Mis à part ça, l’entretien nécessite une grande écoute de votre part. Le bégaiement a tendance à vous renfermer sur vous-même alors que l’employeur continue à discuter pendant que vous tergiversez. Une bonne introspection, avec du recul par rapport à votre parcours et à vos comportements, vous permettra de parler de vous avec justesse et de répondre aux questions avec recul pour donner les informations qui intéresseront le recruteur et qu’il attend. Vous avez très bien pu anticipé et préparé ces réponses en vous appuyant sur votre expérience, vos compétences et des exemples.

Lors d’entretiens, je me sentais parfois partir dans un gros bégaiement. L’idéal serait de réussir à se reconcentrer exclusivement sur les questions du recruteur pour y répondre directement et pleinement. Faire des pauses avant de commencer à répondre peut grandement aider. Je profitais parfois de mes bégayages et de mes hésitations pour réfléchir et transformer ma phrase en cours pour formuler une autre idée. Avec le recul, je pense que ça en gêne la compréhension. Mieux vaut préférer les pauses pour réfléchir, respirer calmement et se remobiliser.

Enfin, après chaque entretien, faire un bilan de l’entretien permet de capitaliser ses expériences pour mieux réussir le suivant. Si vous avez eu des difficultés sur certains points, il s’agit d'éviter ces situations, et à l’inverse, si vous avez réussi sur d’autres points, il faudra réussir à reproduire ces succès. Généralement, l’employeur commencera un debriefing avec vous en disant ce qu’il pense de votre candidature et en vous demandant ce que vous retirez de l’entretien. Il faut bien sûr toujours dire que vous pensez avoir toutes compétences requises pour le poste.
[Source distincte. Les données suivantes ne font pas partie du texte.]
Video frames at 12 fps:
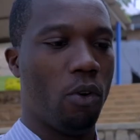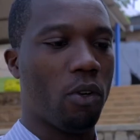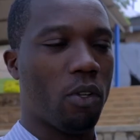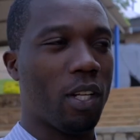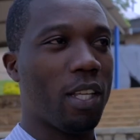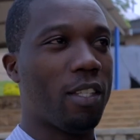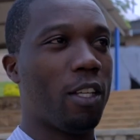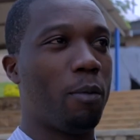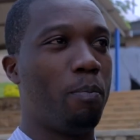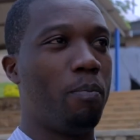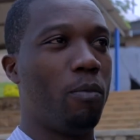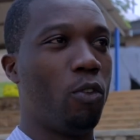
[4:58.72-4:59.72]
recognize that
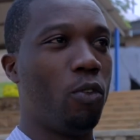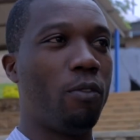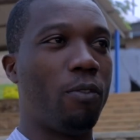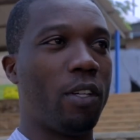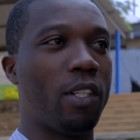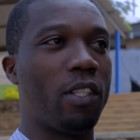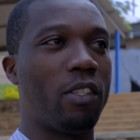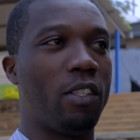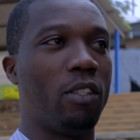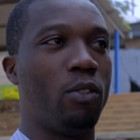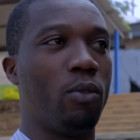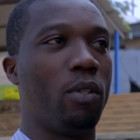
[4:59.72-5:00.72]
universities
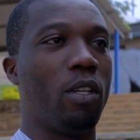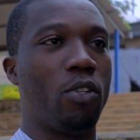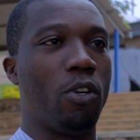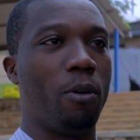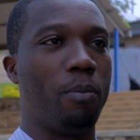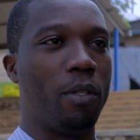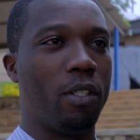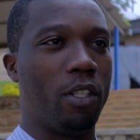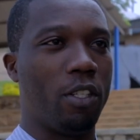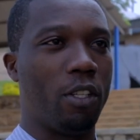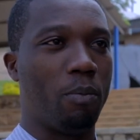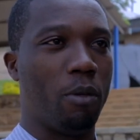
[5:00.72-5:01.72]
still do their job in
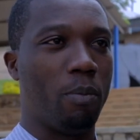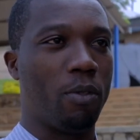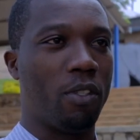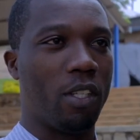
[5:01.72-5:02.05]
teaching people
Pour conclure, je ne peux que vous encourager à être honnête et franc envers l’employeur, aussi bien dans la première approche, avec le CV, qu’au cours de l’entretien d’embauche. Le plus difficile est sans doute de se remettre de ses échecs et de persévérer, mais surtout, le plus important est de penser positif.


NB : les conseils que je donne ici ne sont le fruit que de ma modeste expérience. SVP ne les considérez pas comme des principes intangibles.